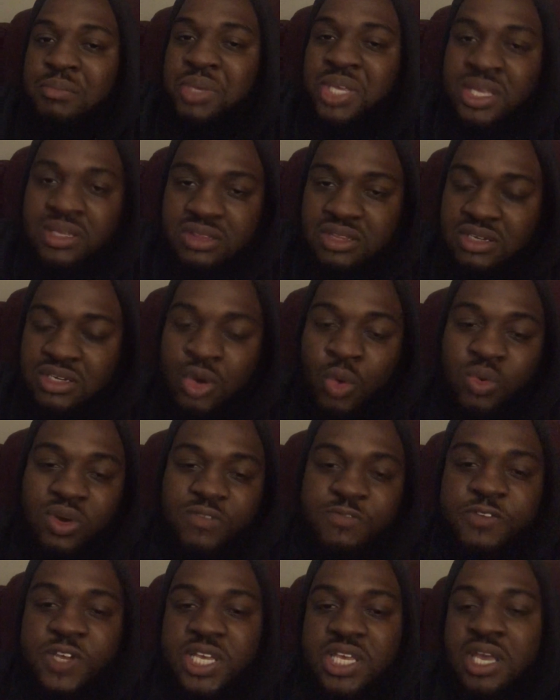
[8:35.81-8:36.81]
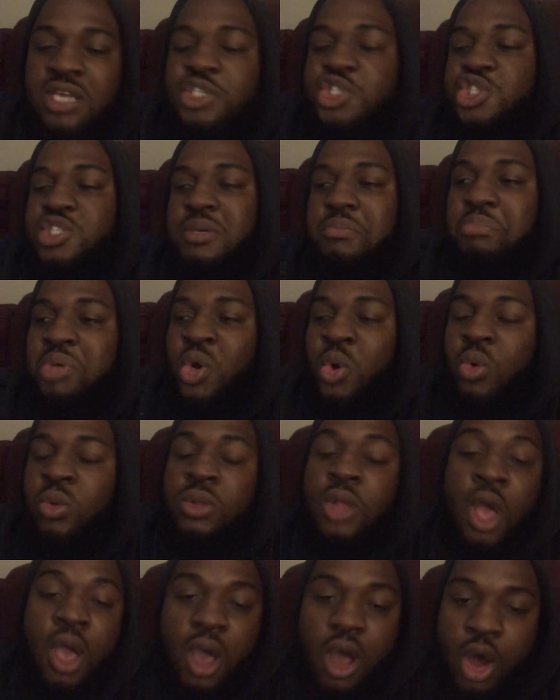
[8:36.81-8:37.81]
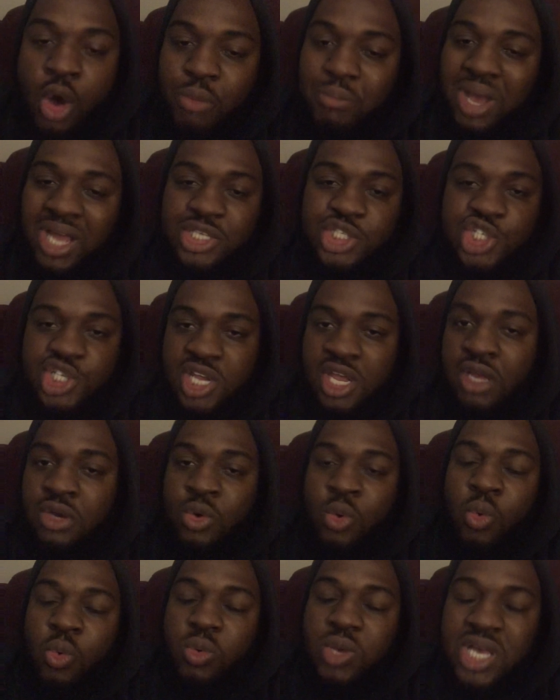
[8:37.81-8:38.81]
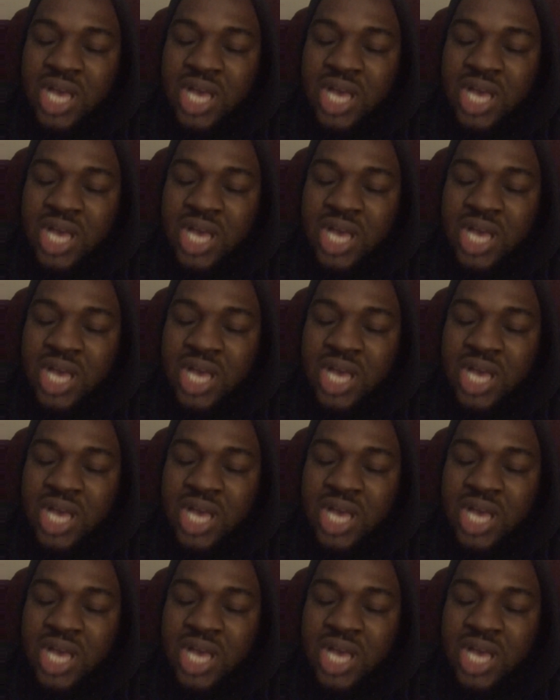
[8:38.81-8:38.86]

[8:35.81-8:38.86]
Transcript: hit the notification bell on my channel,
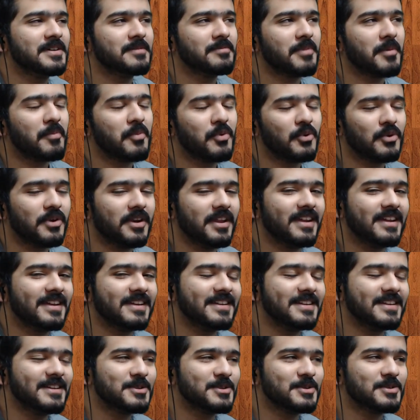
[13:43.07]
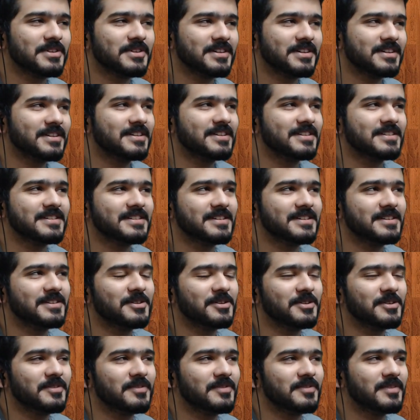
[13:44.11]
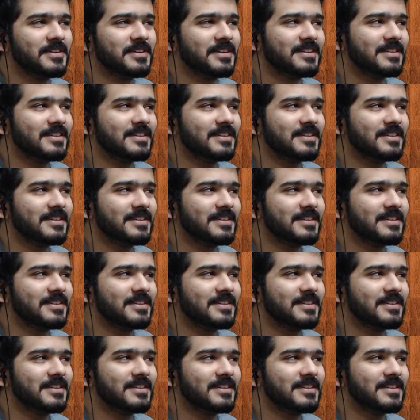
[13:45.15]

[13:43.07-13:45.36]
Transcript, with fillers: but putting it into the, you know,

• • • • • • •

> [Task description] With pictures left out, repeat exactly the lines from the line bearing "Transcript: hit the" through the final line of the records above.

> [Output for this exercise]
Transcript: hit the notification bell on my channel,
[13:43.07]
[13:44.11]
[13:45.15]

[13:43.07-13:45.36]
Transcript, with fillers: but putting it into the, you know,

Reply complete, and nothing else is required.